=== Source records ===

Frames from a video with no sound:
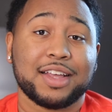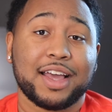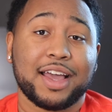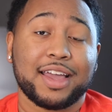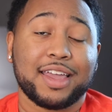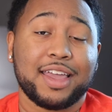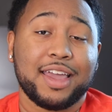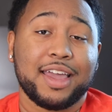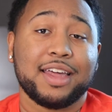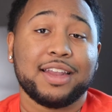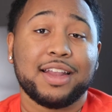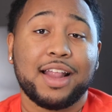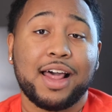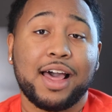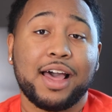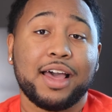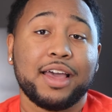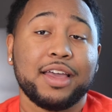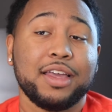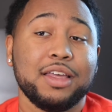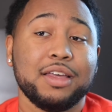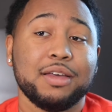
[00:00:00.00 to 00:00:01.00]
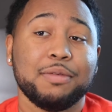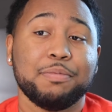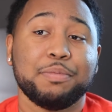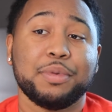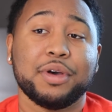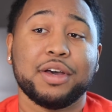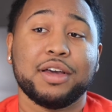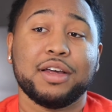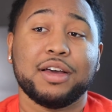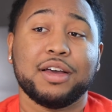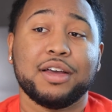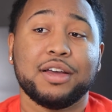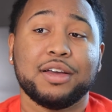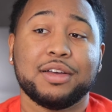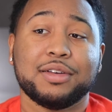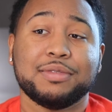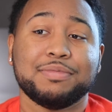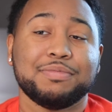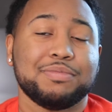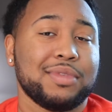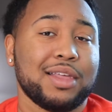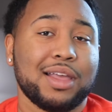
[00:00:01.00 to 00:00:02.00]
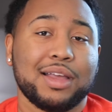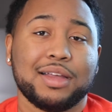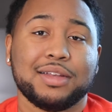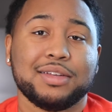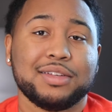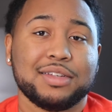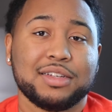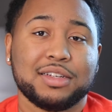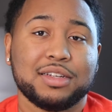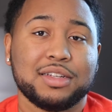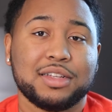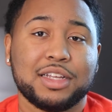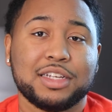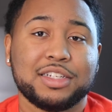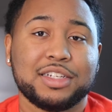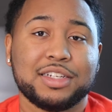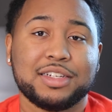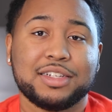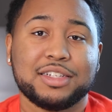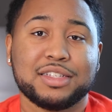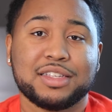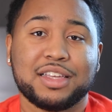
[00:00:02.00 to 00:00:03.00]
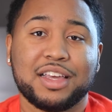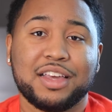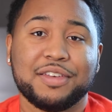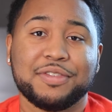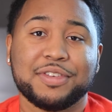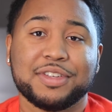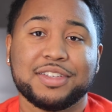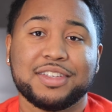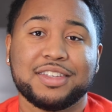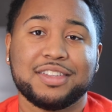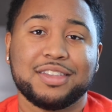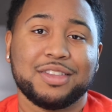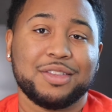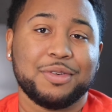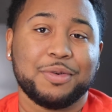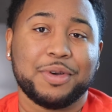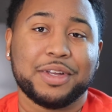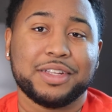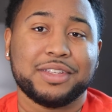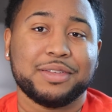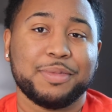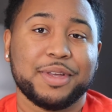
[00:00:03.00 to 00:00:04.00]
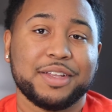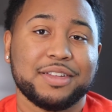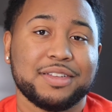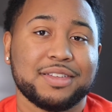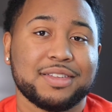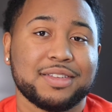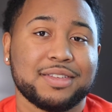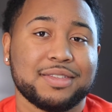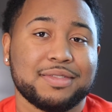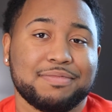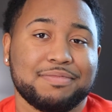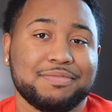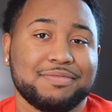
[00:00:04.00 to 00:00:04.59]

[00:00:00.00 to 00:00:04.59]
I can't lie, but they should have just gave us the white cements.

===

Beginning with the line that includes "[00:00:00.00 to 00:00:01.00]" and ending with the last line of the material, reproduce those lines exactly and nothing else, with no pictures.

[00:00:00.00 to 00:00:01.00]
[00:00:01.00 to 00:00:02.00]
[00:00:02.00 to 00:00:03.00]
[00:00:03.00 to 00:00:04.00]
[00:00:04.00 to 00:00:04.59]

[00:00:00.00 to 00:00:04.59]
I can't lie, but they should have just gave us the white cements.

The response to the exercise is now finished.